Directions for this task
Collect every line of the records below that contains the word "Video".

-- Data to use follows --

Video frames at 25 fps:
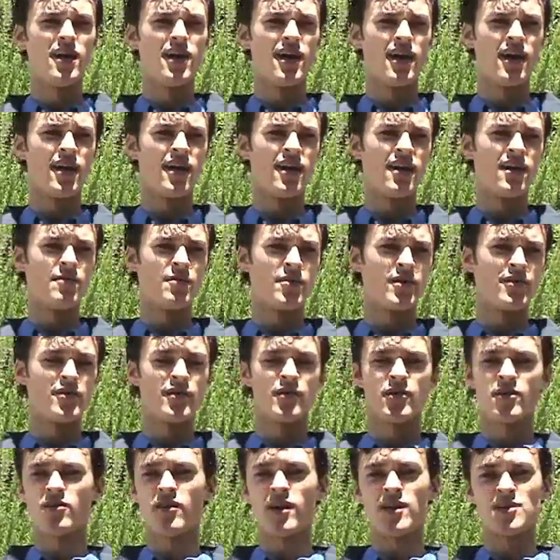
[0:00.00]
Or if
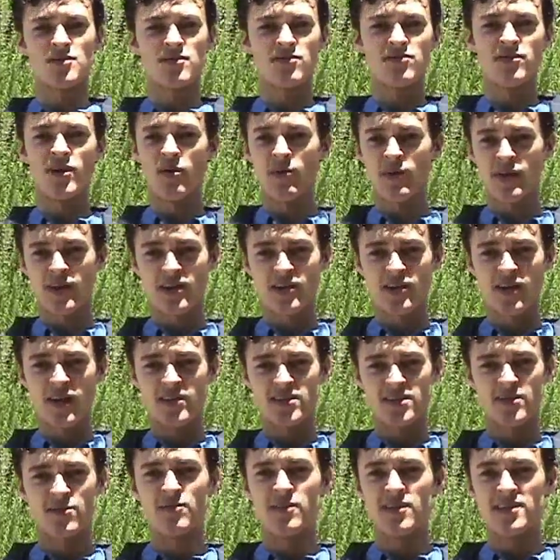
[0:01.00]
you're claustrophobic at
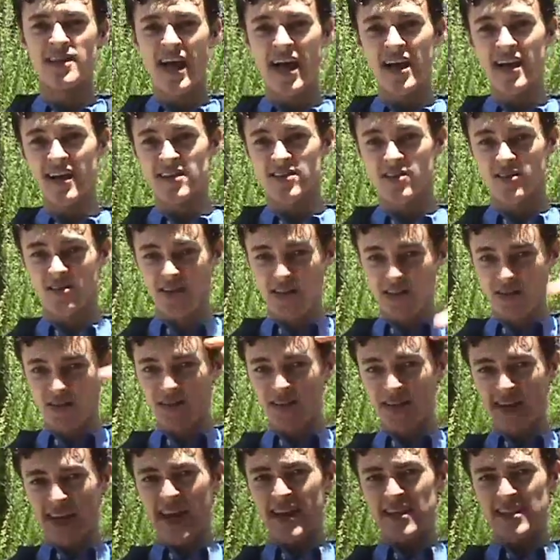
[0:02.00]
all, some of these attics are
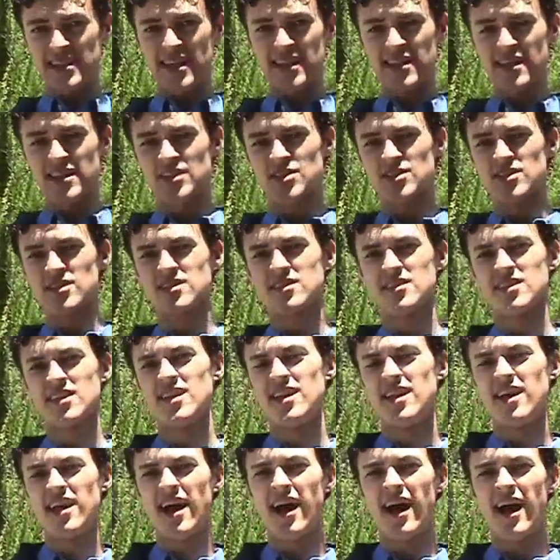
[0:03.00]
literally 18 inches
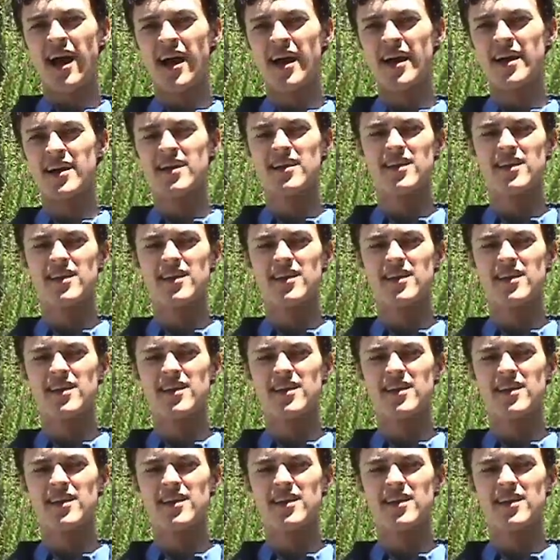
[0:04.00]
high.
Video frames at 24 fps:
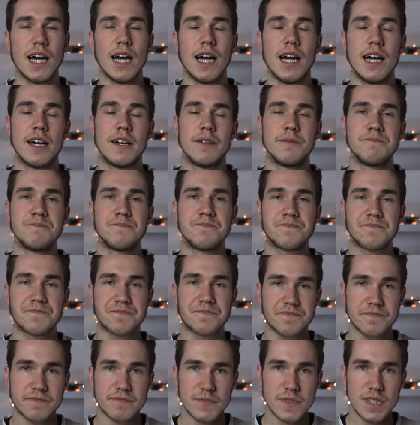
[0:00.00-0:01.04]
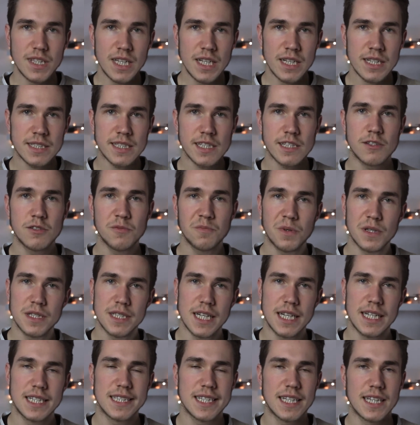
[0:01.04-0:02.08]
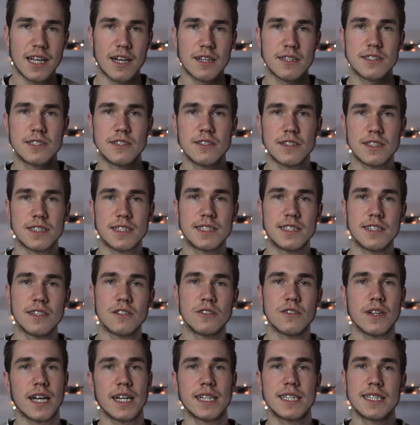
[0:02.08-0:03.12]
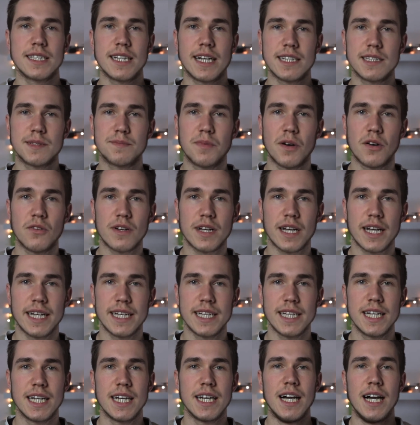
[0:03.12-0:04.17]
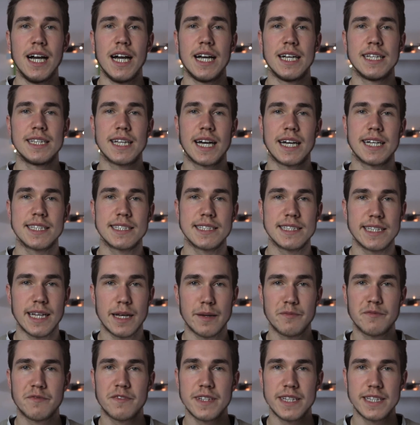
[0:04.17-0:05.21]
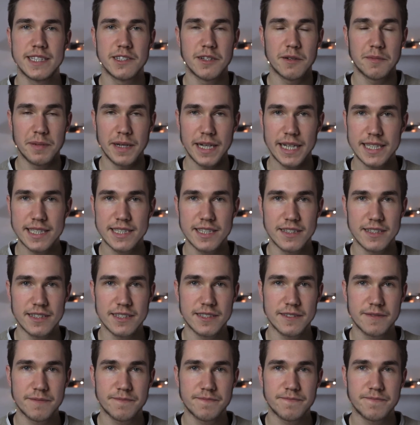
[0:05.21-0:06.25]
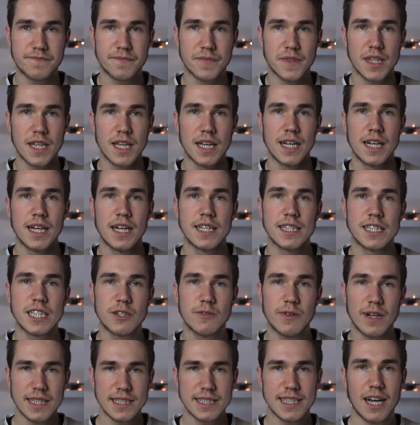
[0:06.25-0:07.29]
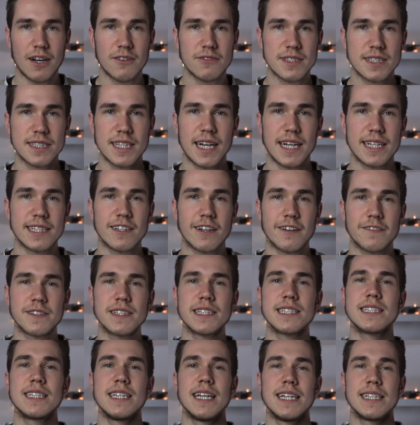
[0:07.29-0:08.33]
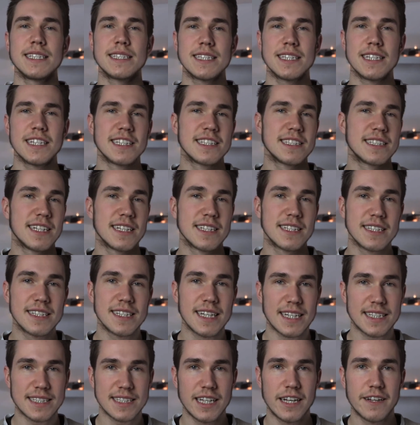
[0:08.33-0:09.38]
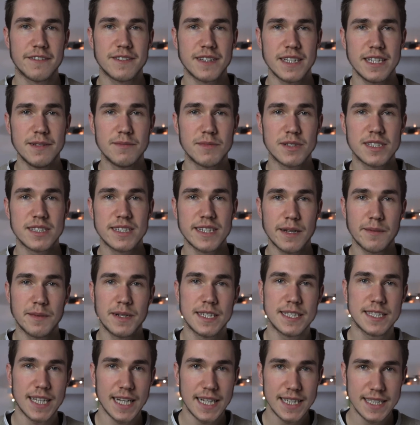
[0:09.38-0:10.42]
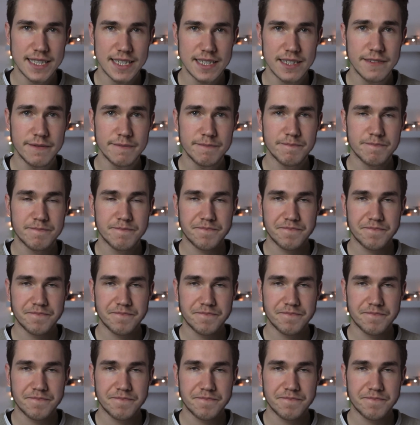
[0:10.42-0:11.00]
the 2.8 allows you still to get a nice bokeh and nice depth in your pictures. The one downside of this lens is that it doesn't have image stabilization,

-- Data to use concluded --

Exercise solution
Video frames at 25 fps:
Video frames at 24 fps:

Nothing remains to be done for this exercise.